**Exercise requirements**
Each line below should be repeated exactly as it stands.

**Excerpted data**
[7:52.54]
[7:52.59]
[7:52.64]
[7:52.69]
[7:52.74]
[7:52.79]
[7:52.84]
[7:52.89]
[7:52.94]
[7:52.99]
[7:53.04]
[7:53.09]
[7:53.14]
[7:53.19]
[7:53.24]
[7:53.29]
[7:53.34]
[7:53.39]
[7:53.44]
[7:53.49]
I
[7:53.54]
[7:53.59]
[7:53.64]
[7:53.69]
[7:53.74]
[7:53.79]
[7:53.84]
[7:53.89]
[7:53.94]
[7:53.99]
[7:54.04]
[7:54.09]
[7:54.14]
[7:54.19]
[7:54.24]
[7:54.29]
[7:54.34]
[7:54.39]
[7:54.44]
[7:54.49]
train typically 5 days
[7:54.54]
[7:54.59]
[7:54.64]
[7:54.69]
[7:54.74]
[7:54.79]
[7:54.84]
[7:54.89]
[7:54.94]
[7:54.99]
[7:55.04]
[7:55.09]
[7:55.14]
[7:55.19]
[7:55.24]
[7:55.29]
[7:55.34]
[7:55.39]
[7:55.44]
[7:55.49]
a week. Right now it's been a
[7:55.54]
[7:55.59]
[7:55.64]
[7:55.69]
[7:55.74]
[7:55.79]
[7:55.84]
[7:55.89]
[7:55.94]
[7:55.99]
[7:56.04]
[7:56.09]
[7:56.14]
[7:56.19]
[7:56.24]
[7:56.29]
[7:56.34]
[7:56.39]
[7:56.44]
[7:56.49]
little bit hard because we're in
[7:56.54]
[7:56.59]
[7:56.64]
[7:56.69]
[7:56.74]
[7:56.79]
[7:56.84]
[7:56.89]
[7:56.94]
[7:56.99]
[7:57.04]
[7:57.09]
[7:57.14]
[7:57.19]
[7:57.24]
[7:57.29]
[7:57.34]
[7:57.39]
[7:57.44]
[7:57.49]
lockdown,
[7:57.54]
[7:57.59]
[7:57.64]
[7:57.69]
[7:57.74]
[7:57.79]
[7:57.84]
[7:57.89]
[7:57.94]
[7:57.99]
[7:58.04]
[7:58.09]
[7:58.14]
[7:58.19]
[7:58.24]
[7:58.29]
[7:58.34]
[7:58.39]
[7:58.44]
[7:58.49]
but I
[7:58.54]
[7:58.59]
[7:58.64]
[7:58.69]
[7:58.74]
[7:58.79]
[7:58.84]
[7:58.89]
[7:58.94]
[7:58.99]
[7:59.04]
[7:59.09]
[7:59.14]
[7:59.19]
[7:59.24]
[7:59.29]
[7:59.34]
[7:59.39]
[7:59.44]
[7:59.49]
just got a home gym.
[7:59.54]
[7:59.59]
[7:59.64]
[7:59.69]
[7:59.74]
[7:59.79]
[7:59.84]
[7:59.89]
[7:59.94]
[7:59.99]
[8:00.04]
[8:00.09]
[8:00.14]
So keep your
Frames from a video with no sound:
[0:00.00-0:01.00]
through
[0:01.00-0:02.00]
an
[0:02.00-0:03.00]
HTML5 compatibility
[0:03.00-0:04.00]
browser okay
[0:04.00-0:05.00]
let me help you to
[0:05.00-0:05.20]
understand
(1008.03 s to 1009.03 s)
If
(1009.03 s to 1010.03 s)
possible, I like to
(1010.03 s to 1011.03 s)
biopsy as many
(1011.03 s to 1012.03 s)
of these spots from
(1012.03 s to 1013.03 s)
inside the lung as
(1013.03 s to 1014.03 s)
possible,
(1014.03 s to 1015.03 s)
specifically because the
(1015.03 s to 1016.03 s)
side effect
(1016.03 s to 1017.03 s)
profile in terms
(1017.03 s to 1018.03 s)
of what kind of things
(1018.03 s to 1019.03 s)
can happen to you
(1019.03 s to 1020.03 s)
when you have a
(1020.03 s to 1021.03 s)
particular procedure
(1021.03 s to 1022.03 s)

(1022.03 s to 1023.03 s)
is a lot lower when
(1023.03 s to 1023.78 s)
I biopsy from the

**Worked solution**
[7:52.54]
[7:52.59]
[7:52.64]
[7:52.69]
[7:52.74]
[7:52.79]
[7:52.84]
[7:52.89]
[7:52.94]
[7:52.99]
[7:53.04]
[7:53.09]
[7:53.14]
[7:53.19]
[7:53.24]
[7:53.29]
[7:53.34]
[7:53.39]
[7:53.44]
[7:53.49]
I
[7:53.54]
[7:53.59]
[7:53.64]
[7:53.69]
[7:53.74]
[7:53.79]
[7:53.84]
[7:53.89]
[7:53.94]
[7:53.99]
[7:54.04]
[7:54.09]
[7:54.14]
[7:54.19]
[7:54.24]
[7:54.29]
[7:54.34]
[7:54.39]
[7:54.44]
[7:54.49]
train typically 5 days
[7:54.54]
[7:54.59]
[7:54.64]
[7:54.69]
[7:54.74]
[7:54.79]
[7:54.84]
[7:54.89]
[7:54.94]
[7:54.99]
[7:55.04]
[7:55.09]
[7:55.14]
[7:55.19]
[7:55.24]
[7:55.29]
[7:55.34]
[7:55.39]
[7:55.44]
[7:55.49]
a week. Right now it's been a
[7:55.54]
[7:55.59]
[7:55.64]
[7:55.69]
[7:55.74]
[7:55.79]
[7:55.84]
[7:55.89]
[7:55.94]
[7:55.99]
[7:56.04]
[7:56.09]
[7:56.14]
[7:56.19]
[7:56.24]
[7:56.29]
[7:56.34]
[7:56.39]
[7:56.44]
[7:56.49]
little bit hard because we're in
[7:56.54]
[7:56.59]
[7:56.64]
[7:56.69]
[7:56.74]
[7:56.79]
[7:56.84]
[7:56.89]
[7:56.94]
[7:56.99]
[7:57.04]
[7:57.09]
[7:57.14]
[7:57.19]
[7:57.24]
[7:57.29]
[7:57.34]
[7:57.39]
[7:57.44]
[7:57.49]
lockdown,
[7:57.54]
[7:57.59]
[7:57.64]
[7:57.69]
[7:57.74]
[7:57.79]
[7:57.84]
[7:57.89]
[7:57.94]
[7:57.99]
[7:58.04]
[7:58.09]
[7:58.14]
[7:58.19]
[7:58.24]
[7:58.29]
[7:58.34]
[7:58.39]
[7:58.44]
[7:58.49]
but I
[7:58.54]
[7:58.59]
[7:58.64]
[7:58.69]
[7:58.74]
[7:58.79]
[7:58.84]
[7:58.89]
[7:58.94]
[7:58.99]
[7:59.04]
[7:59.09]
[7:59.14]
[7:59.19]
[7:59.24]
[7:59.29]
[7:59.34]
[7:59.39]
[7:59.44]
[7:59.49]
just got a home gym.
[7:59.54]
[7:59.59]
[7:59.64]
[7:59.69]
[7:59.74]
[7:59.79]
[7:59.84]
[7:59.89]
[7:59.94]
[7:59.99]
[8:00.04]
[8:00.09]
[8:00.14]
So keep your
Frames from a video with no sound:
[0:00.00-0:01.00]
through
[0:01.00-0:02.00]
an
[0:02.00-0:03.00]
HTML5 compatibility
[0:03.00-0:04.00]
browser okay
[0:04.00-0:05.00]
let me help you to
[0:05.00-0:05.20]
understand
(1008.03 s to 1009.03 s)
If
(1009.03 s to 1010.03 s)
possible, I like to
(1010.03 s to 1011.03 s)
biopsy as many
(1011.03 s to 1012.03 s)
of these spots from
(1012.03 s to 1013.03 s)
inside the lung as
(1013.03 s to 1014.03 s)
possible,
(1014.03 s to 1015.03 s)
specifically because the
(1015.03 s to 1016.03 s)
side effect
(1016.03 s to 1017.03 s)
profile in terms
(1017.03 s to 1018.03 s)
of what kind of things
(1018.03 s to 1019.03 s)
can happen to you
(1019.03 s to 1020.03 s)
when you have a
(1020.03 s to 1021.03 s)
particular procedure
(1021.03 s to 1022.03 s)

(1022.03 s to 1023.03 s)
is a lot lower when
(1023.03 s to 1023.78 s)
I biopsy from the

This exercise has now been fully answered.